La visite de la fanfare
Eran Kolirin
par Gérard Grugeau
Depuis sa présentation à Cannes en 2007, La visite de la fanfare multiplie les prix à travers le monde (Louve d’Or au dernier Festival du Nouveau Cinéma de Montréal). C’est dire la propension consensuelle de son sujet (le film reste toutefois interdit en Egypte) et le pouvoir de conviction du traitement choisi par le cinéaste pour illustrer son propos. Prenant pour prétexte la tournée en sol israélien d’une fanfare égyptienne qui se trompe de destination et doit trouver ses marques en territoire inconnu, La visite de la fanfare est une fable intemporelle sur le rapprochement des «frères ennemis», Arabes et Israéliens.
Dans cette ode à la tolérance, nulle volonté de s’aventurer dans les marges sur un terrain ouvertement polémique comme l’ont fait les cinéastes Avi Mograbi dans Seul contre tous ou Simone Bitton dans Mur, pour ne citer que deux films percutants qui nous sont parvenus de cette partie du monde, ces dernières années. Avec ce premier opus lumineux peuplé de figures pittoresques et émaillé de situations humoristiques, Eran Kolirin privilégie plutôt la singularité des personnages et la force de résistance poétique du cinéma face au tragique de l’Histoire. Ample et généreux, son regard s’appuie sur la mémoire affective et la puissance fédératrice des racines culturelles communes que partagent les peuples de la région. Les anciens mélodrames égyptiens vus des deux côtés de la frontière n’ont-ils pas jadis marqué les esprits et fait vibrer les coeurs à l’unisson?

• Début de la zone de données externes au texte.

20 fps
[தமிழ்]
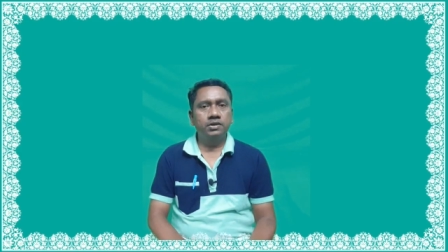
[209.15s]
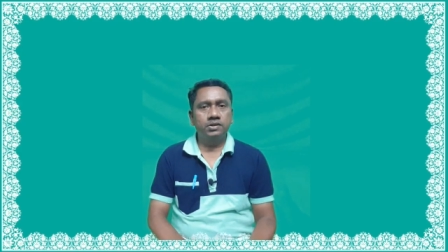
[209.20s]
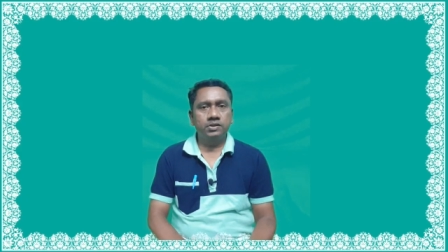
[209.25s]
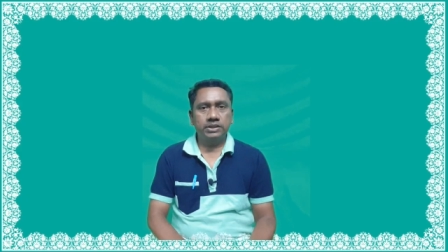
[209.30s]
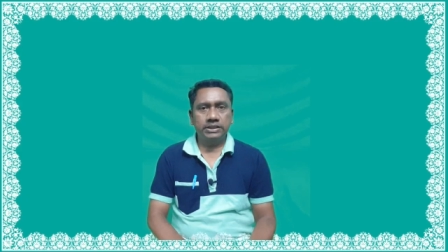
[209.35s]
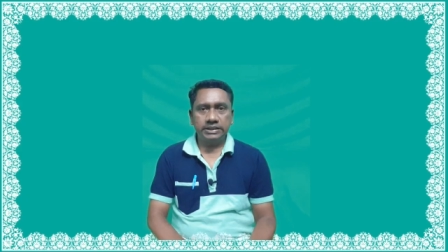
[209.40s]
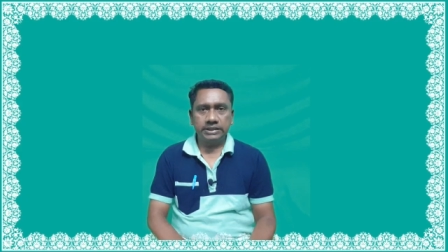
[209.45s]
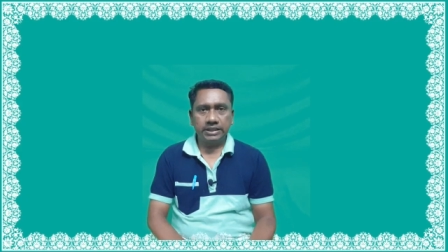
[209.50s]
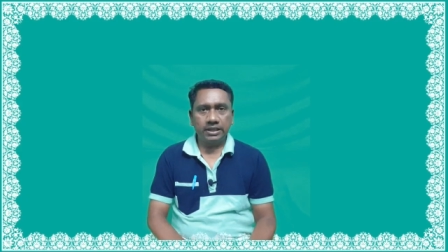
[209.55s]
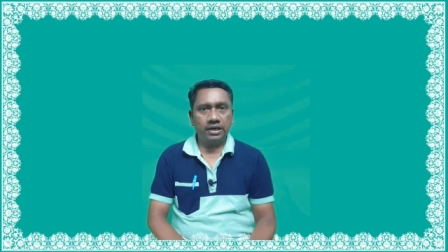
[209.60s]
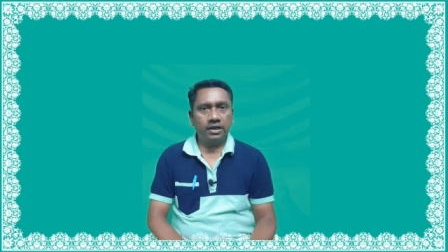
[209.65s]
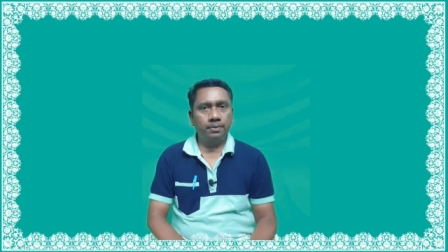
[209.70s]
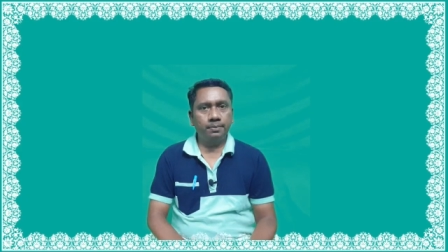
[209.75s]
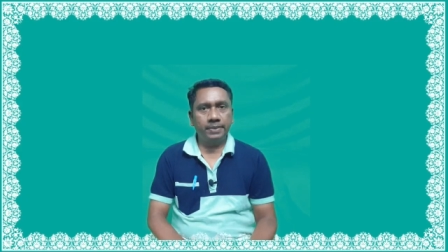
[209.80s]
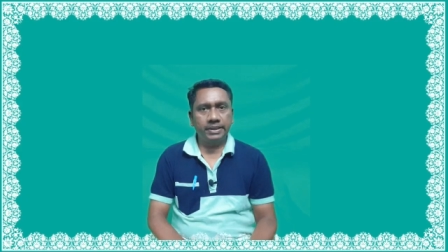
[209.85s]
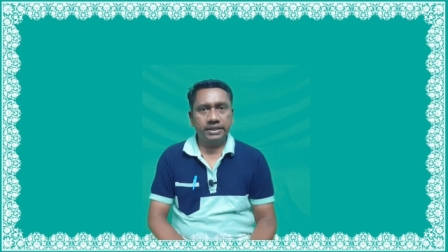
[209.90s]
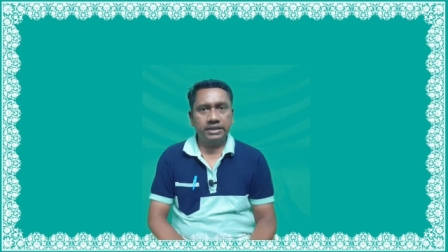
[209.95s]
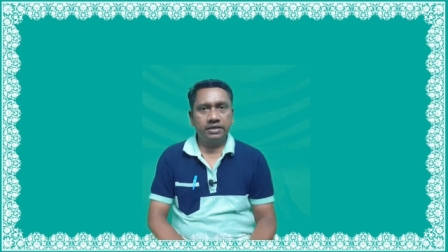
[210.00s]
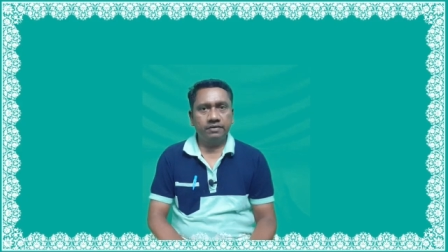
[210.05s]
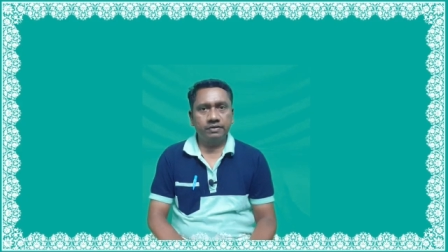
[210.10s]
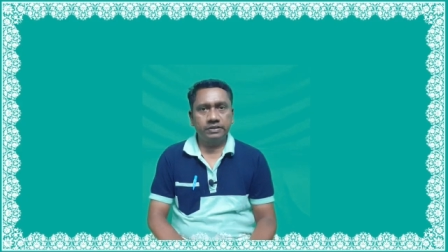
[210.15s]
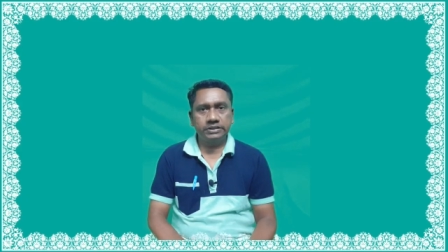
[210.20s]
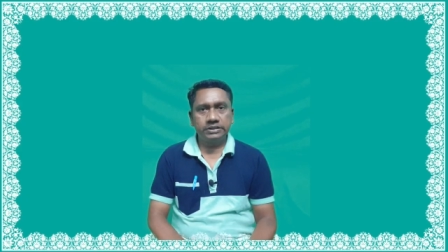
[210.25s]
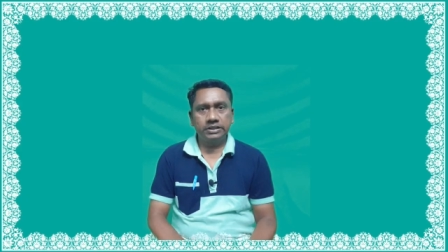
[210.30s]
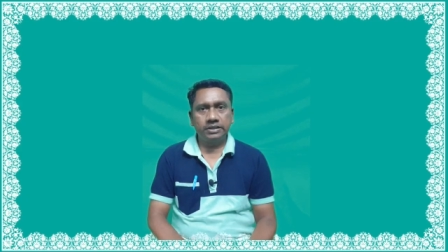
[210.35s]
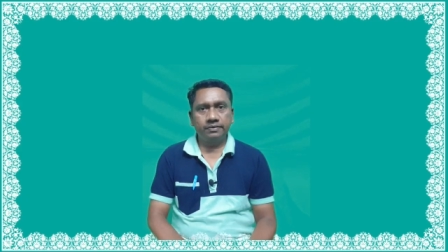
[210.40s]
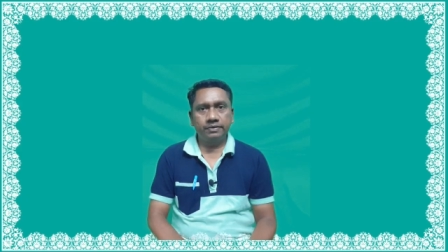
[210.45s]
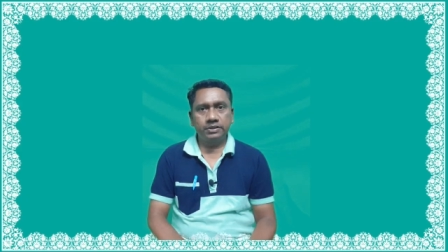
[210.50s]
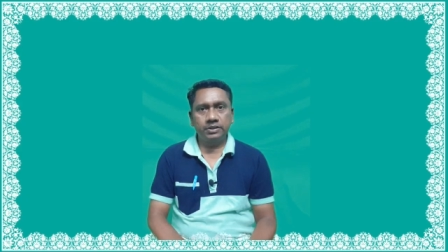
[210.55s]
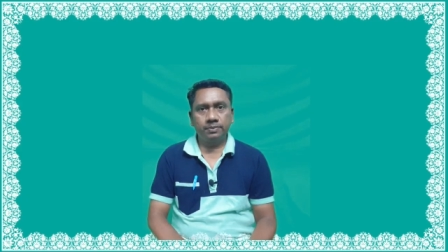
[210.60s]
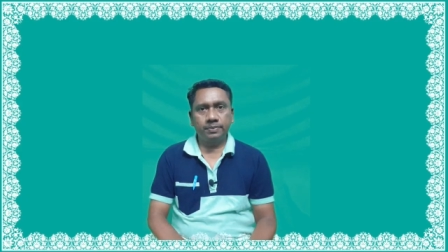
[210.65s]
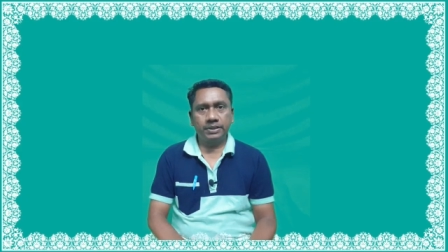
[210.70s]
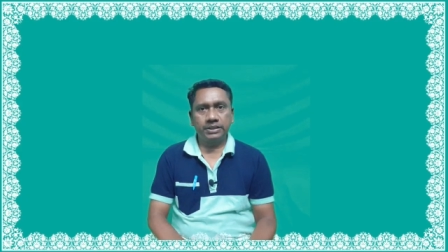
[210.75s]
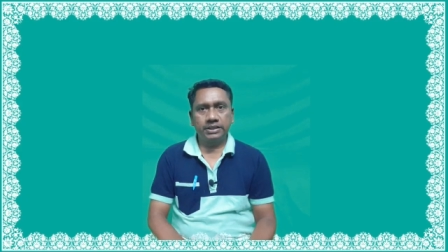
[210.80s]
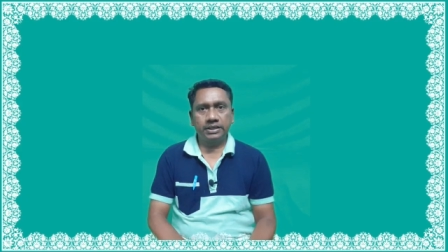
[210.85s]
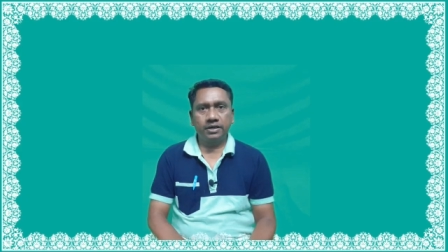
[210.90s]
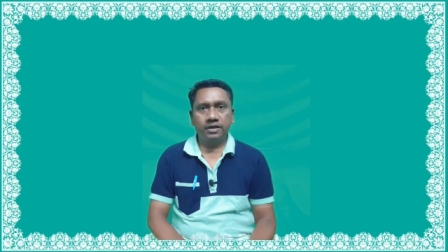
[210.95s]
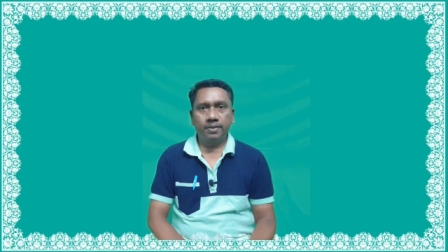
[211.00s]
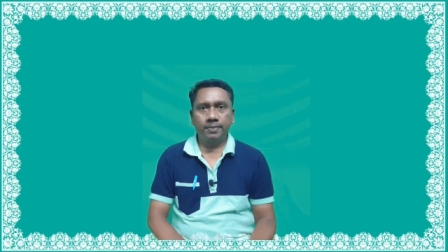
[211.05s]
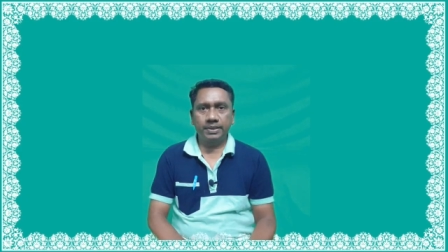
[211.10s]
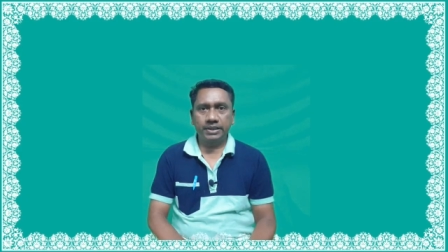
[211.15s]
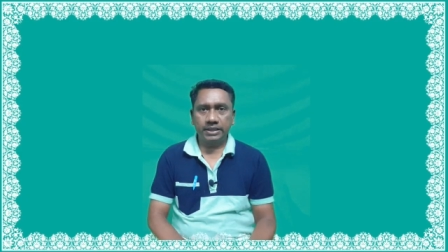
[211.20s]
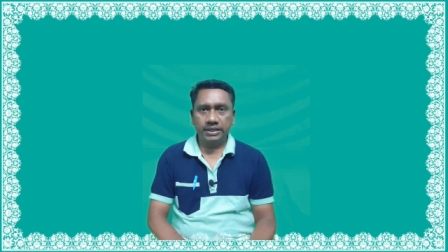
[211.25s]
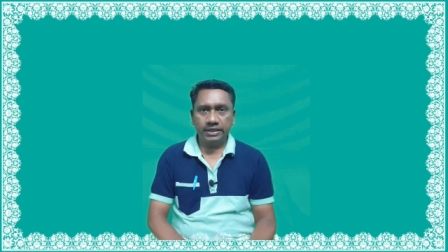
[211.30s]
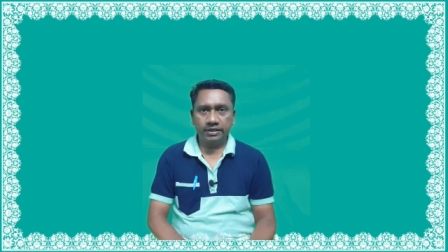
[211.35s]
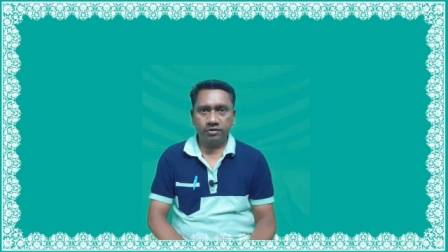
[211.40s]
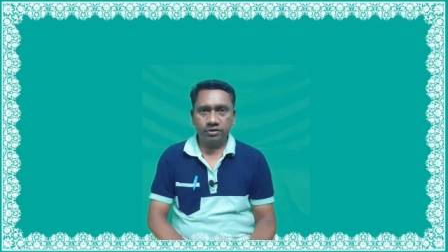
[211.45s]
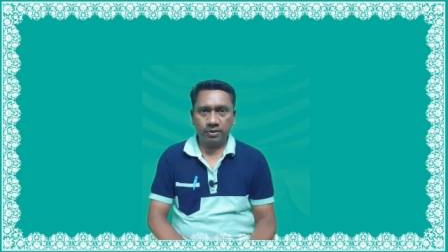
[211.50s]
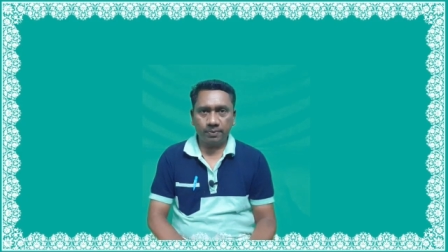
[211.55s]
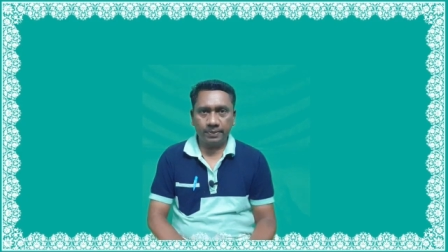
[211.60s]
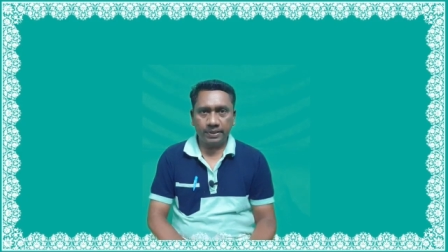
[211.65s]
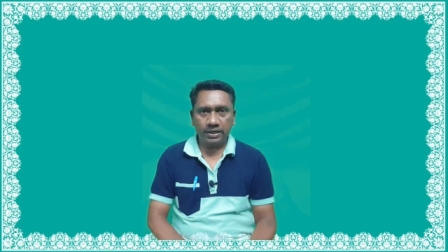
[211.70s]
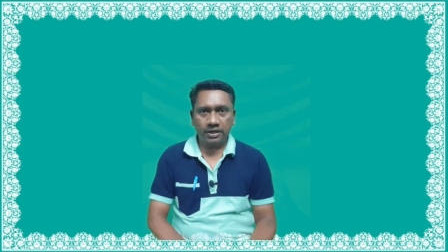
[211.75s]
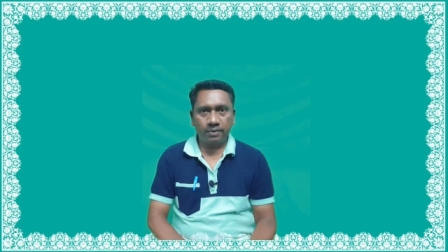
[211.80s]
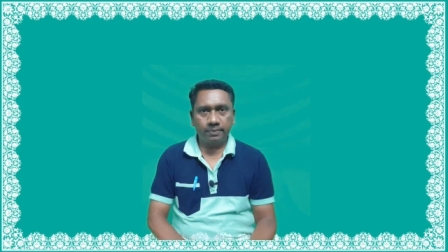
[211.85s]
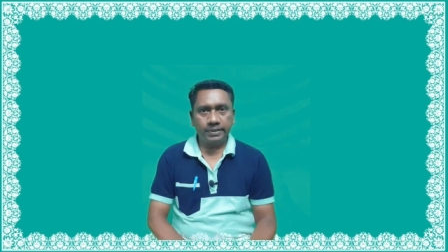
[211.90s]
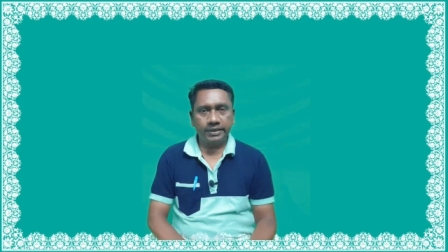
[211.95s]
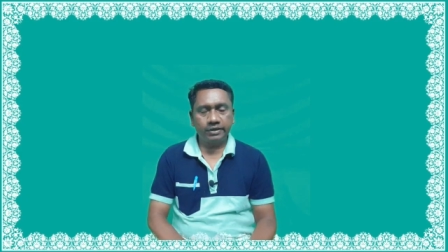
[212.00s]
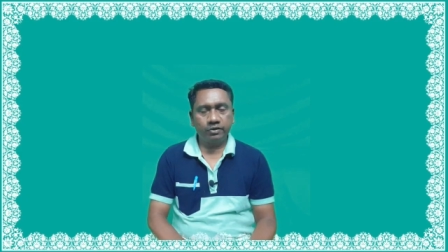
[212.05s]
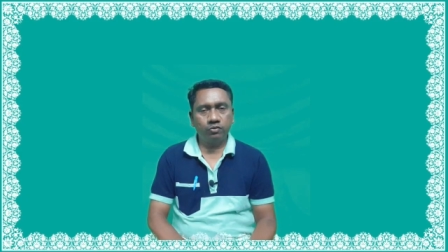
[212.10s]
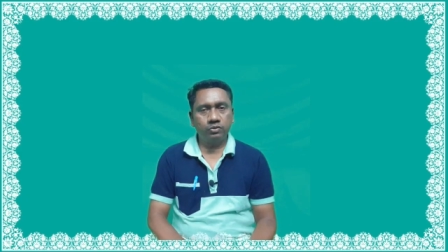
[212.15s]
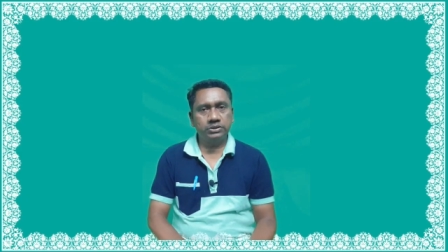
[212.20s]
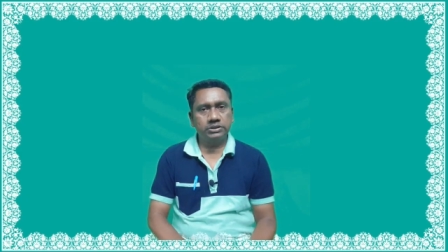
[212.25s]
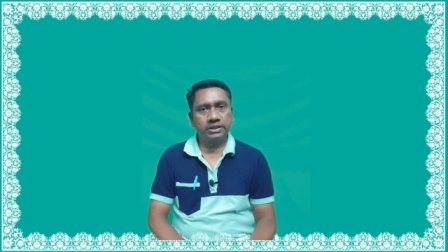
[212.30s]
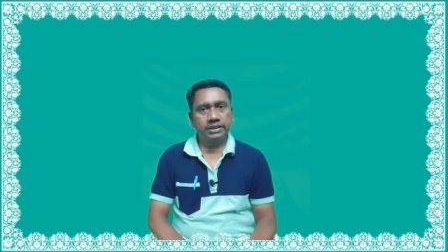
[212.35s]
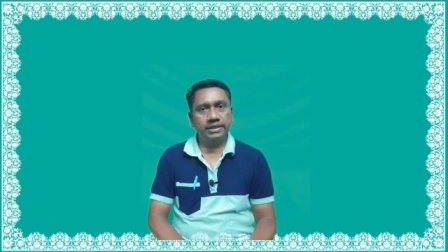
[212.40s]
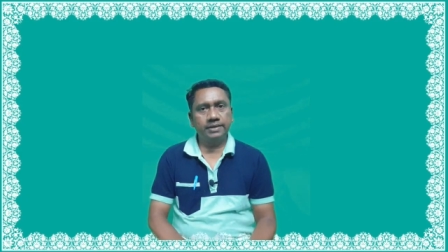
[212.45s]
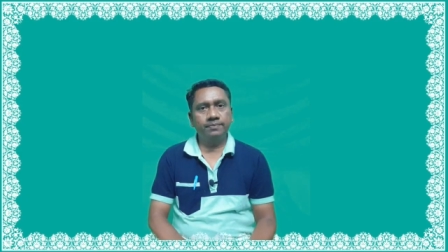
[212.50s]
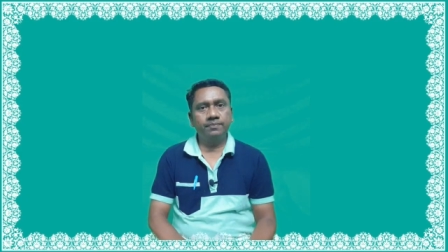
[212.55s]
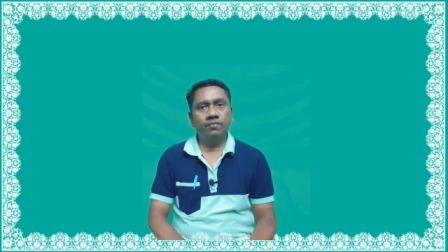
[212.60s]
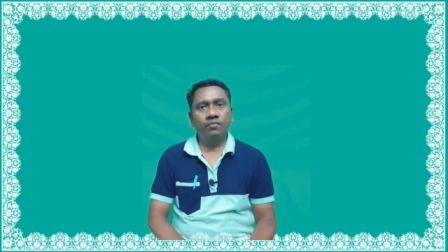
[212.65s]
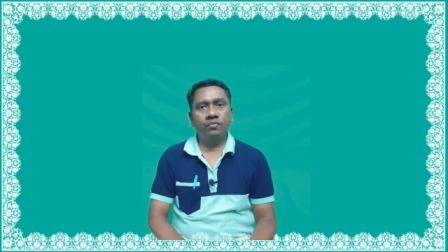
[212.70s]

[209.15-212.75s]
ஸோ இதெல்லாம் மைண்டில் வச்சு தான் வந்து பார்த்திங்கன்னா நமக்கு இன்றைக்கி வந்து பேராமெடிக்கலும் சரி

En adoptant le ton de la parabole à la fois grave et légère qui explore les méandres identitaires, La visite de la fanfare veut croire aux vertus de l’imaginaire en dessinant par touches sensibles un territoire de tous les possibles où l’infiniment grand (l’horizon d’une paix ardemment rêvée) et l’infiniment petit (le rappel d’une condition humaine universellement partagée) entrent en résonance pour tisser les liens fragiles d’une réconciliation fraternelle au-delà de tous les déterminismes historiques. Pour nourrir cette vision rassembleuse, Eran Kolirin puise avec subtilité aux sources d’un burlesque tendre et décalé sans atteindre cependant la charge subversive des films d’un Elia Suleiman (Chronique d’une disparition, Intervention divine), autre adepte des récits minimalistes guettés par l’absurde. Là réside sans doute les limites de La visite de la fanfare qui, malgré son humanité irrésistible, sa langueur toute orientale et son sens assuré du cadre, manque d’un supplément d’opacité et de mystère qui viendrait troubler en profondeur l’expérience du spectateur. Comme art de la singularité, le cinéma d’Eran Kolirin mérite néanmoins toute notre attention pour le lieu de méditation inestimable qu’il parvient à créer patiemment en marge du bruit et de la fureur, tout en ouvrant un espace de dialogue propice à la bienveillance du partage.